* RECORDS FOR THIS TASK:
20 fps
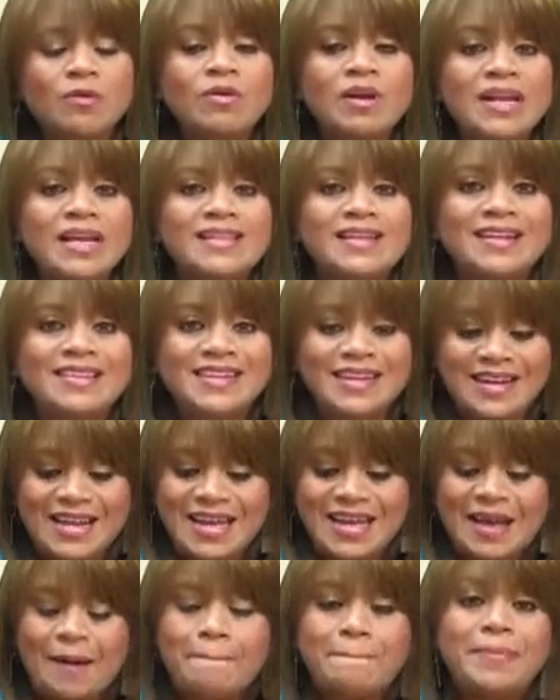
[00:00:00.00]
que un líder
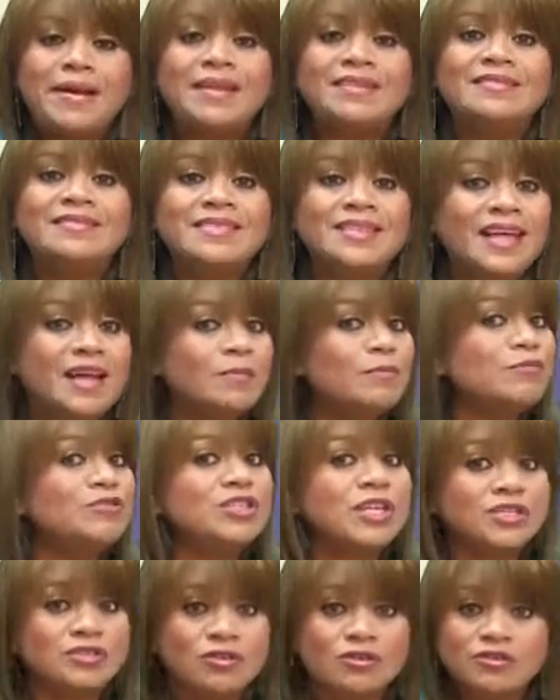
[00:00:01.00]
tiene que aprender
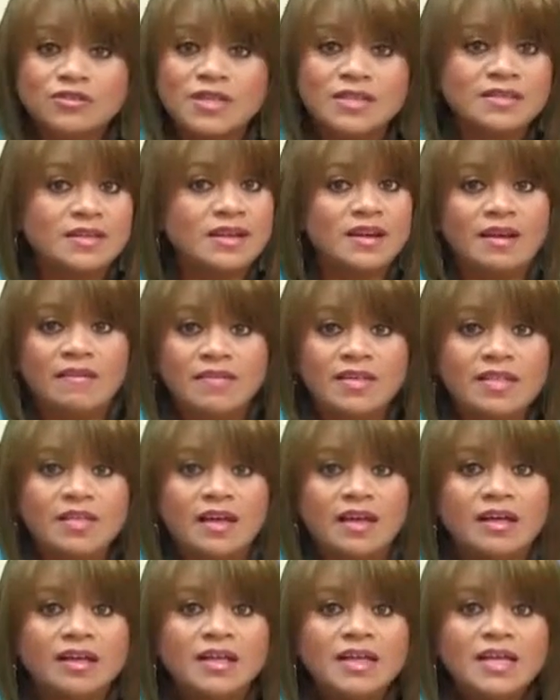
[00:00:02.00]
muchas cosas en la
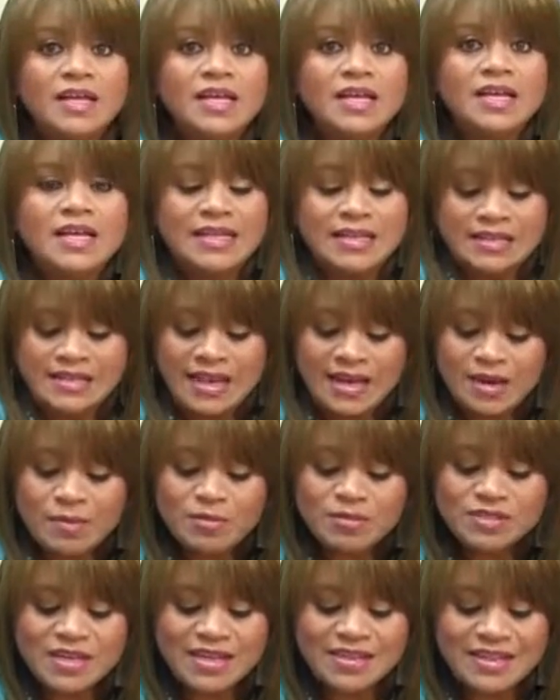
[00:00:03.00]
vida.
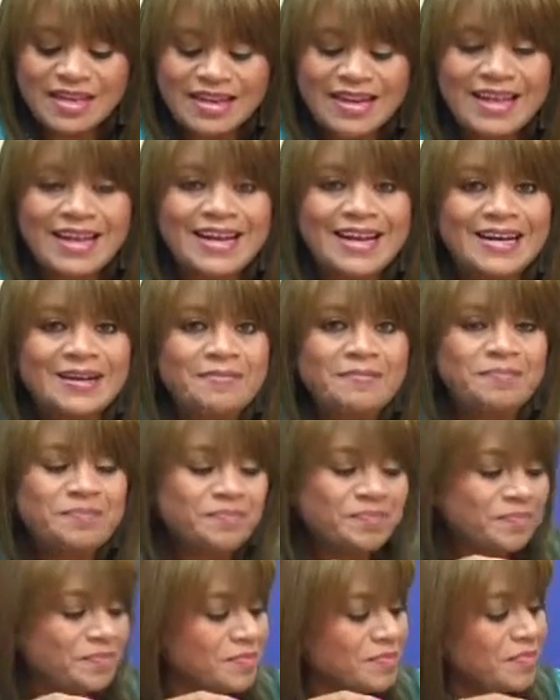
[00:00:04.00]
Tenemos que tener,
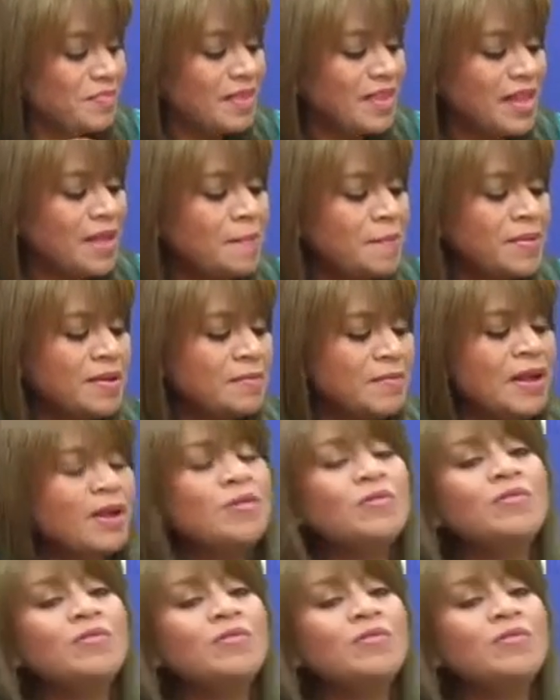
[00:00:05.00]
en primer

* WHAT THE EXERCISE ASKS: Reproduce the lines from the line with "[00:00:00.00]" through the last line of the entries exactly, including both ends and excluding pictures.

* SOLUTION TO THIS PROBLEM:
[00:00:00.00]
que un líder
[00:00:01.00]
tiene que aprender
[00:00:02.00]
muchas cosas en la
[00:00:03.00]
vida.
[00:00:04.00]
Tenemos que tener,
[00:00:05.00]
en primer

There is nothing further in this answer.